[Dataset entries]
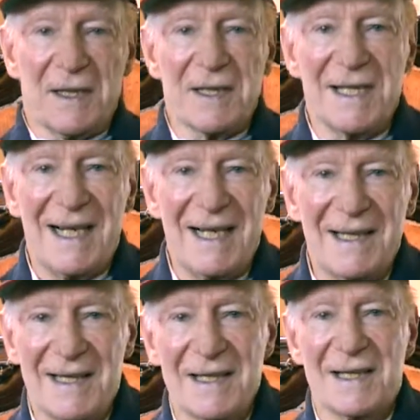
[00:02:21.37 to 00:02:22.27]
the
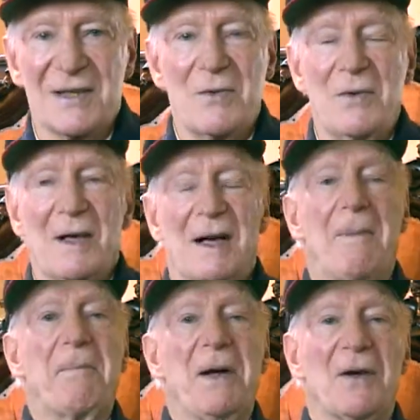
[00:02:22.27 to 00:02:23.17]
scientists who
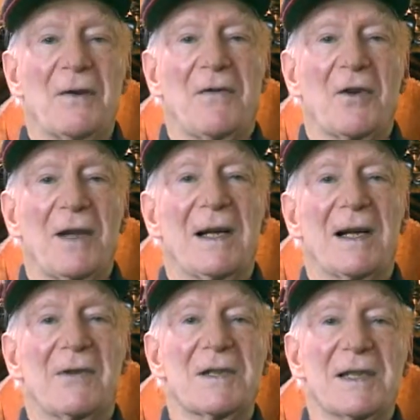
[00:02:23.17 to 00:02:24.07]
appeared for the
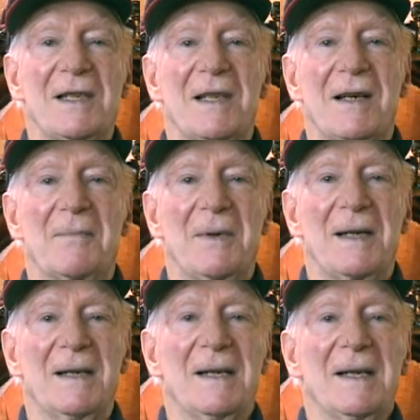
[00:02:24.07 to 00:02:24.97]
electricity company,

- [Work to be completed]:
I need the lines from the one holding "[00:02:22.27 to 00:02:23.17]" through the last line of the entries set down exactly, with every picture left out.

- [Written response]:
[00:02:22.27 to 00:02:23.17]
scientists who
[00:02:23.17 to 00:02:24.07]
appeared for the
[00:02:24.07 to 00:02:24.97]
electricity company,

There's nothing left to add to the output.